Although it is a motor vehicle, a farm tractor can not properly be classified as an automobile in either the general or the particular sense. This is so for the very simple reason that it is neither designed nor suitable for use on highways and streets for the transportation of either persons or property. Tidd v. New York Cent. R. Co., 132 Ohio St. 531, 9 N.E.2d 509. Hence, this action ought to have been involuntarily nonsuited on the ground that the plaintiff's farm tractor was not covered by the fire insurance policy issued by the defendant.

The policy in the instant case is quite different from that involved in Koser v. American Casualty Co. of Reading, 162 Pa. Super. 63, 56 A.2d 301, where the language employed to express the contract ignored the ordinary and popular meaning of the word automobile, and made that word a general term to cover all motor vehicles except those specifically excluded.

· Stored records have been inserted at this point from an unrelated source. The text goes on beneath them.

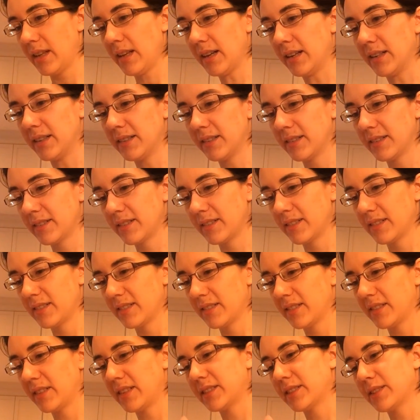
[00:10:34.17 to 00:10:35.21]
Yeah,
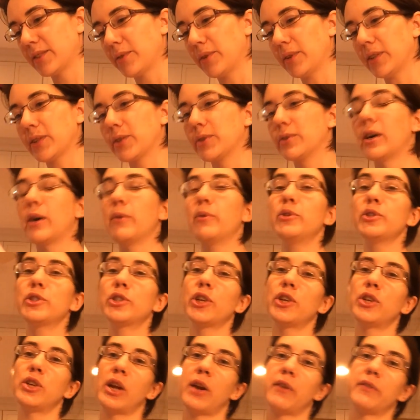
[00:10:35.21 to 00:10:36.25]
that's really cool. I won't
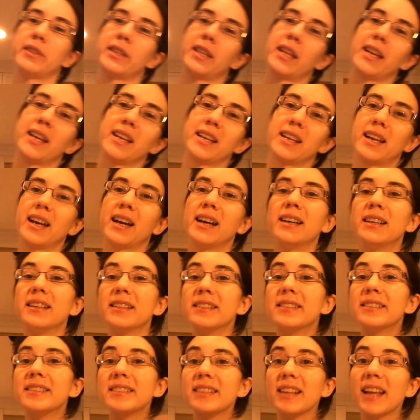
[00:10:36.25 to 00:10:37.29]
show you everything,
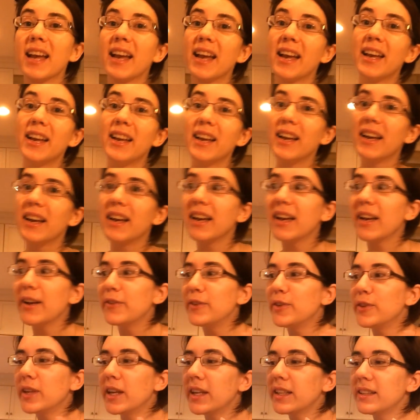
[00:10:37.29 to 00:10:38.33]
because if
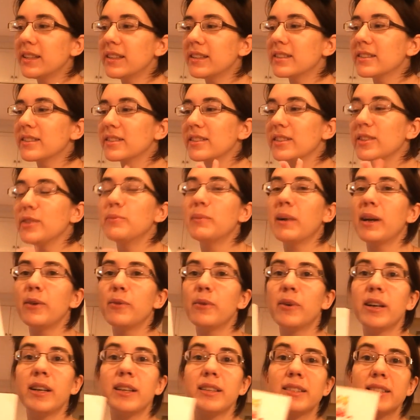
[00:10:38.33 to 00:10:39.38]
you get this, you might
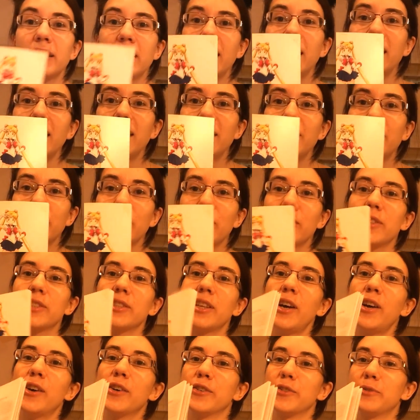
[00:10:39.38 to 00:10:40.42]
want to see for
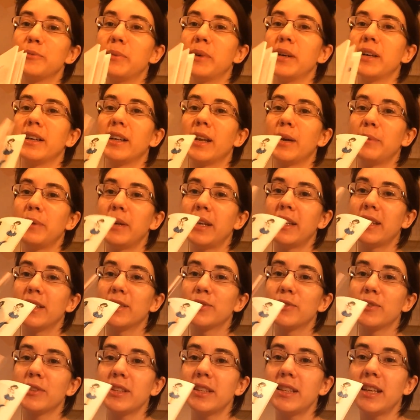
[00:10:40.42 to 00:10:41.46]
yourself, but I mean,
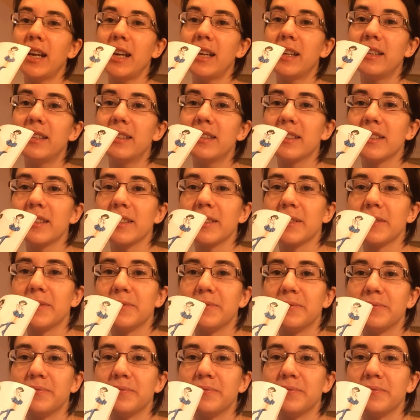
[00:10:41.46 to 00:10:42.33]
it's really nice.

While the matter is not germane to the inquiry presented by the appeal, we note, in closing, that the Motor Vehicle Act enlarges the meaning of the term motor vehicles even beyond that accorded it by common usage. G.S. § 20-38(p). Moreover, the Act divides and subdivides the various sorts of motor vehicles into specific classes with technical precision. G.S. § 20-38. It is not likely, however, that the technical definitions employed by the Act will ever find their way into the everyday language of the people.

The judgment rendered in the superior court is hereby reversed.